Working paper

The demographics of global corporate champions

Publishing date
01 July 2008
Authors
Nicolas Véron

This Working Paper presents a novel dataset documenting the demographics of the world‘s 500 largest companies by market capitalisation.The data illustrate a stark contrast between the main global economic regions. In Europe and Japan, large companies tend to be fairly old. In the United States, older champions coexist with a significant number of new ones. In emerging economies, most champions were born in the second half of the 20th century and reflect a rapid catch-up growth process.

About the authors

  • Nicolas Véron

    Nicolas Véron is a senior fellow at Bruegel and at the Peterson Institute for International Economics in Washington, DC. His research is mostly about financial systems and financial reform around the world, including global financial regulatory initiatives and current developments in the European Union. He was a cofounder of Bruegel starting in 2002, initially focusing on Bruegel’s design, operational start-up and development, then on policy research since 2006-07. He joined the Peterson Institute in 2009 and divides his time between the US and Europe.
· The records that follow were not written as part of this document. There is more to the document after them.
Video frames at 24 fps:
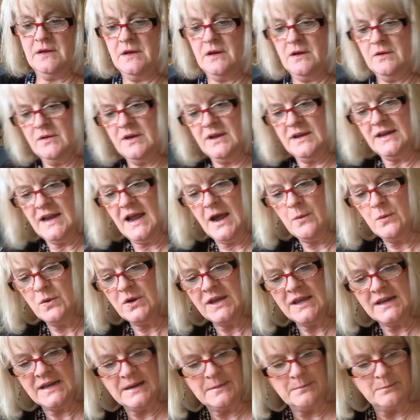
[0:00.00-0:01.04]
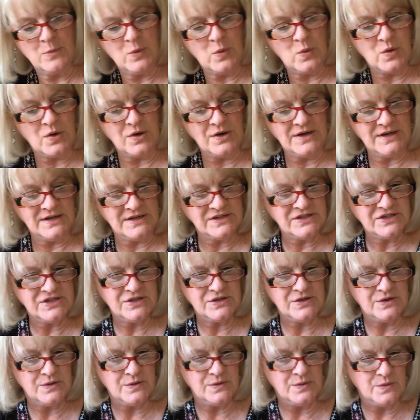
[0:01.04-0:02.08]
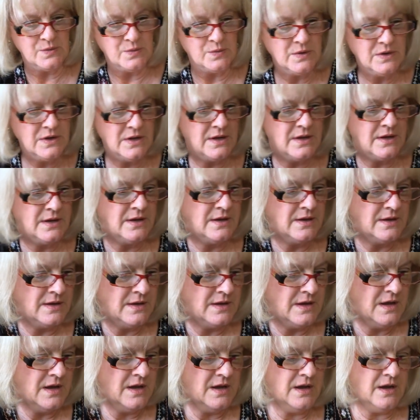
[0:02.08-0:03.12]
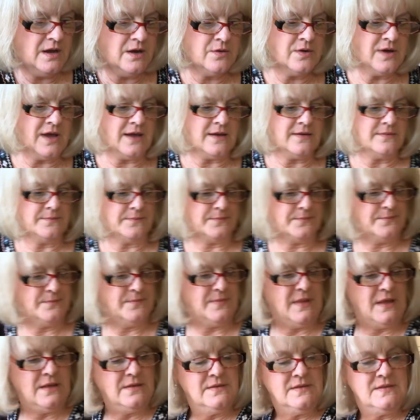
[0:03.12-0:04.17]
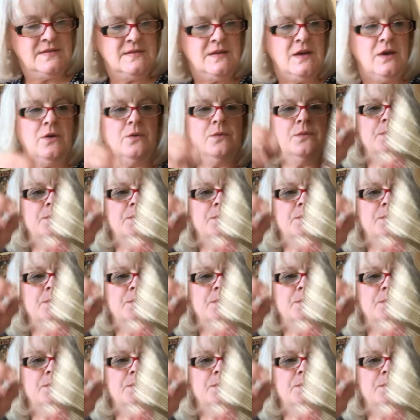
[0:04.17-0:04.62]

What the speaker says: okay, now we're getting more into, okay, so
    Véron has authored or co-authored numerous policy papers that include banking supervision and crisis management, financial reporting, the Eurozone policy framework, and economic nationalism. He has testified repeatedly in front of committees of the European Parliament, national parliaments in several EU member states, and US Congress. His publications also include Smoke & Mirrors, Inc.: Accounting for Capitalism, a book on accounting standards and practices (Cornell University Press, 2006), and several books in French.
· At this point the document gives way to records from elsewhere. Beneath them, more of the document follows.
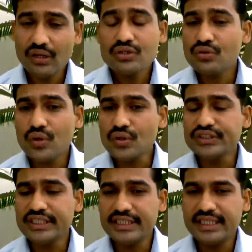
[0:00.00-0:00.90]
So what was
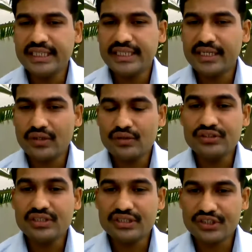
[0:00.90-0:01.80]
it? It
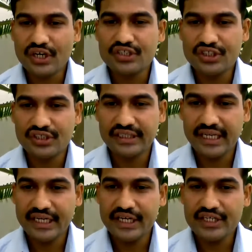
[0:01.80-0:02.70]
was the structure they
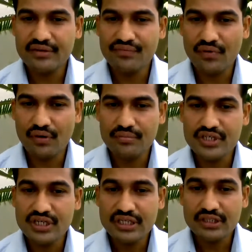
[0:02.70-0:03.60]
created
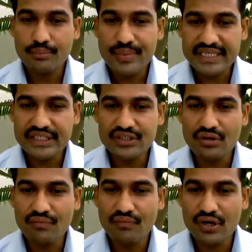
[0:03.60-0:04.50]
formed the
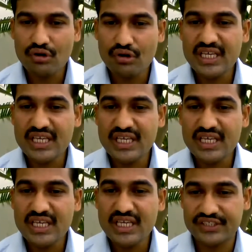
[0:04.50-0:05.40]
basis of one of the
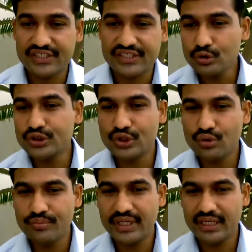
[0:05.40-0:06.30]
harshest,
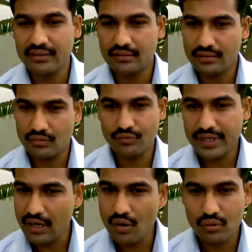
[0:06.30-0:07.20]
most human.
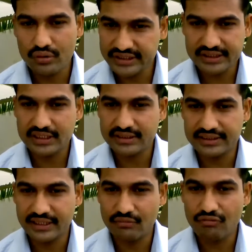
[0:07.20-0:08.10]
We have discussed
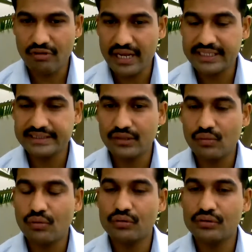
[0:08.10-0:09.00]
it. Why is it called
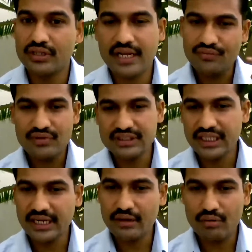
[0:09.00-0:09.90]
the harsh? The
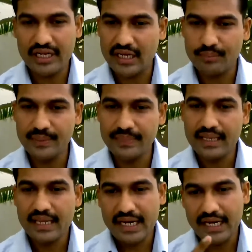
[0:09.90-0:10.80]
first decade what
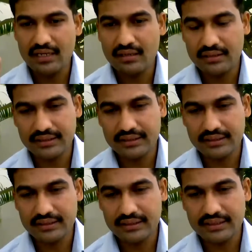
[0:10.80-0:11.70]
happened, and
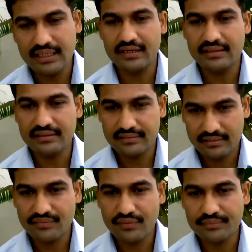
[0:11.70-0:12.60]
in the last decade,
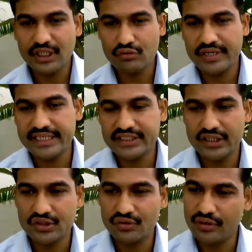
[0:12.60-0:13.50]
from the
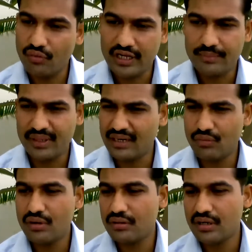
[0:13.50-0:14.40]
20th century, what happened.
    His prior experience includes working for Saint-Gobain in Berlin and Rothschilds in Paris in the early 1990s; economic aide to the Prefect in Lille (1995-97); corporate adviser to France’s Labour Minister (1997-2000); and chief financial officer of MultiMania / Lycos France, a publicly-listed online media company (2000-2002). From 2002 to 2009 he also operated an independent Paris-based financial consultancy.
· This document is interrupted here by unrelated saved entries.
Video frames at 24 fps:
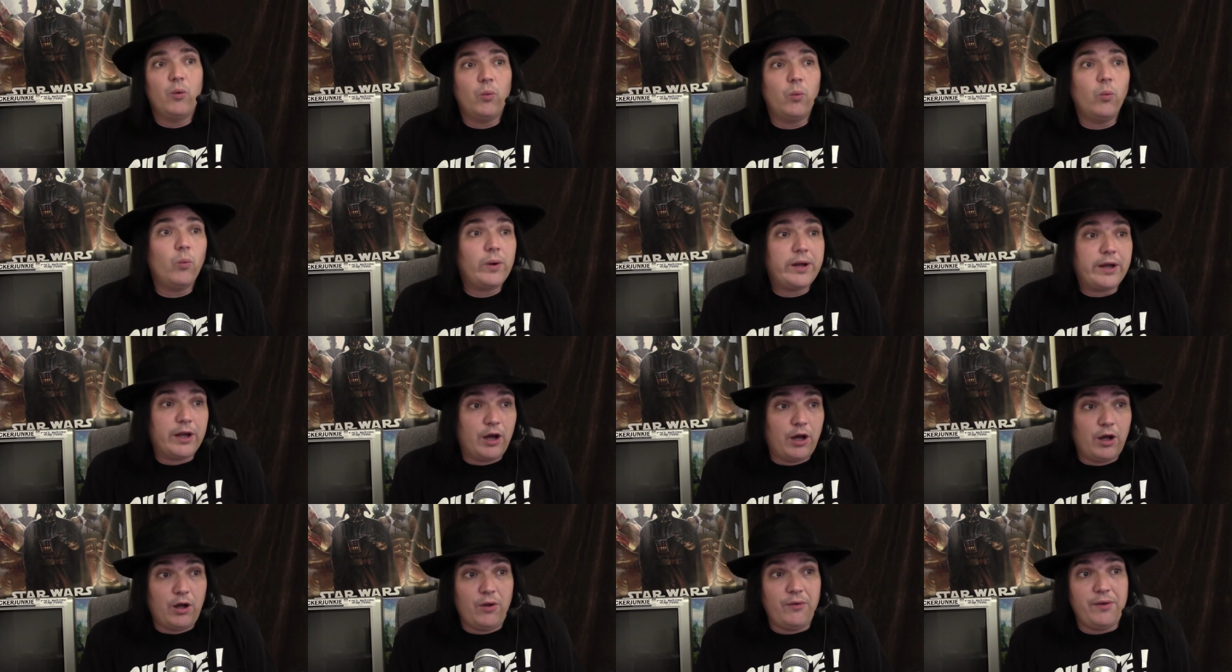We
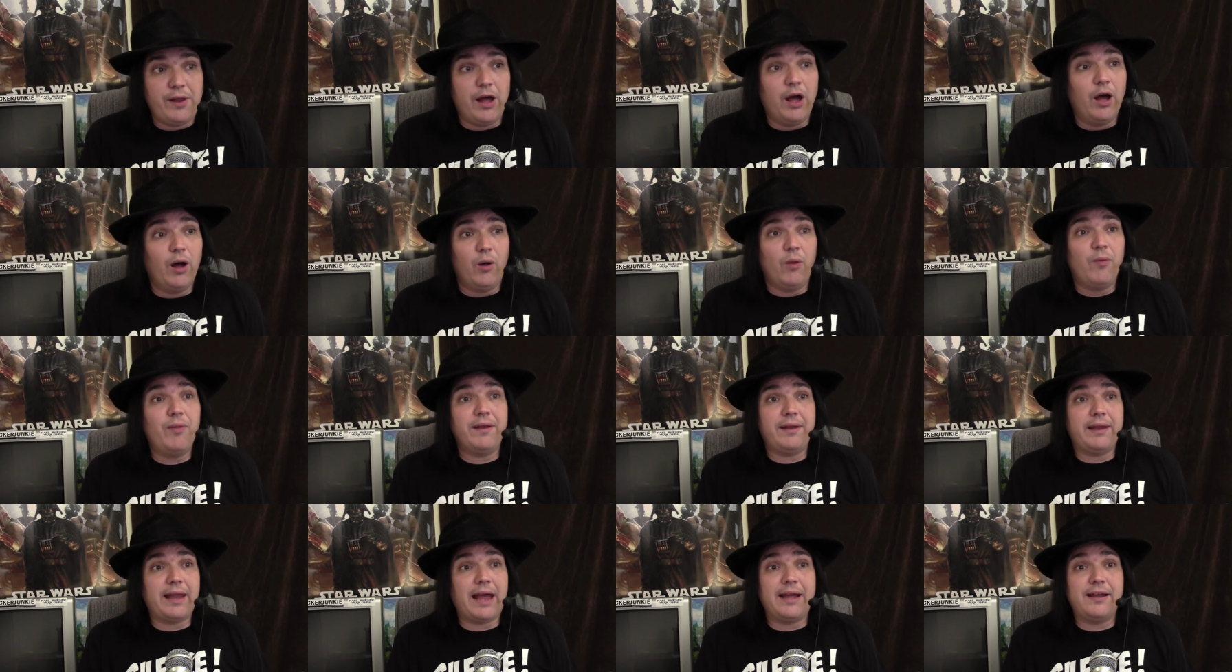all know
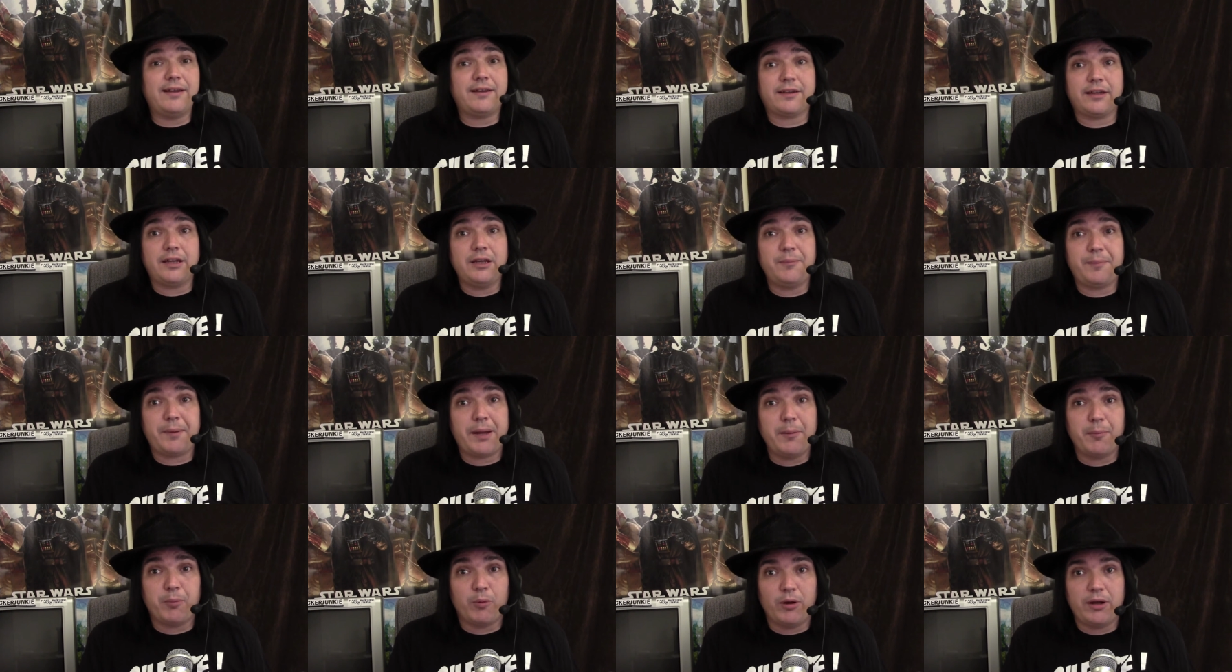that nineteen
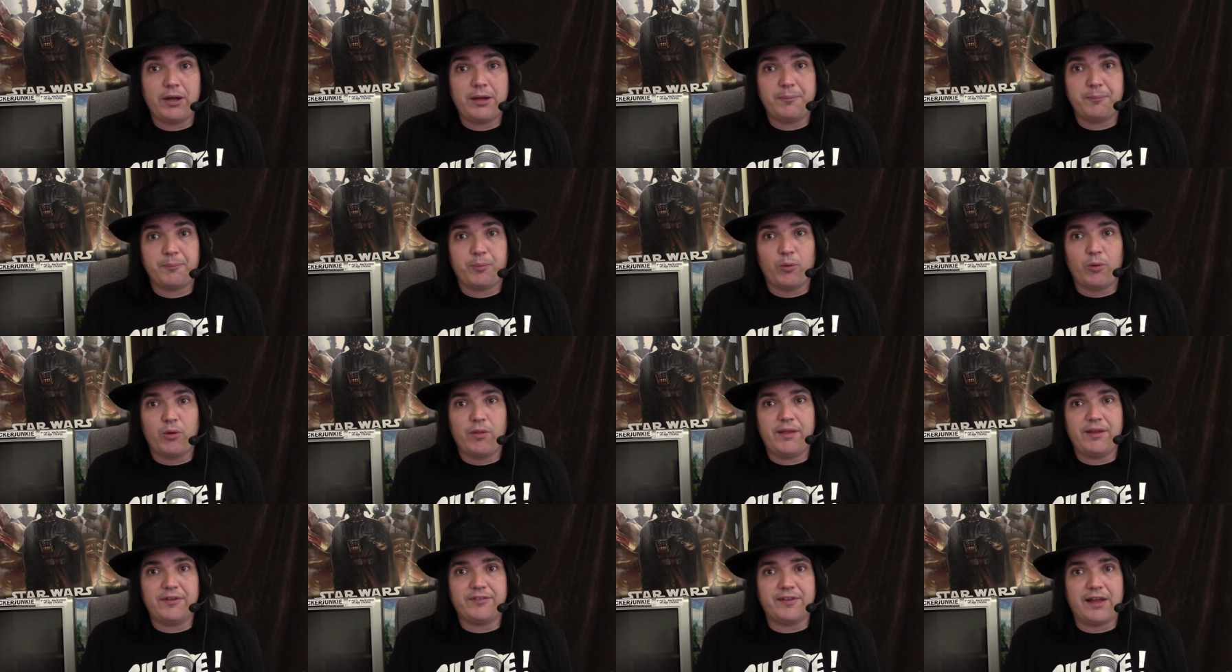people didn't
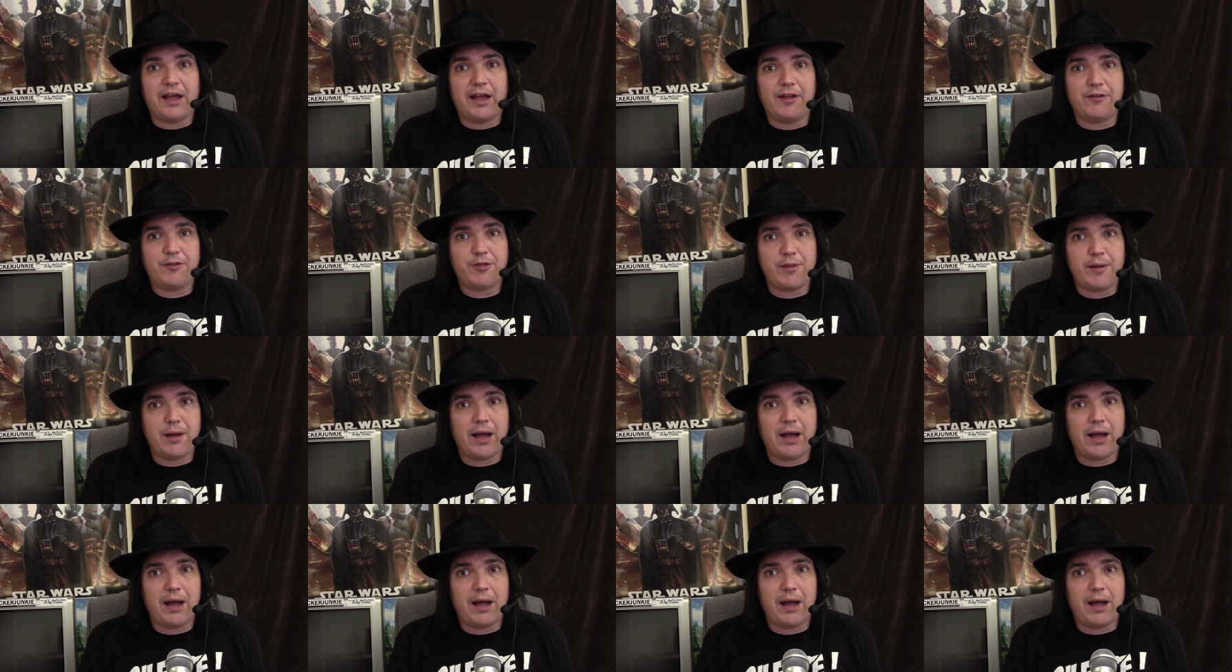pull this off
    Véron is a board member of the derivatives arm (Global Trade Repository) of the Depositary Trust and Clearing Corporation (DTCC), a financial infrastructure company that operates globally on a not-for-profit basis. A French citizen born in 1971, he has a quantitative background as a graduate from Ecole Polytechnique (1992) and Ecole Nationale Supérieure des Mines de Paris (1995). He is trilingual in English, French and Spanish, and has fluent understanding of German and Italian.

    In September 2012, Bloomberg Markets included Véron in its second annual 50 Most Influential list with reference to his early advocacy of European banking union.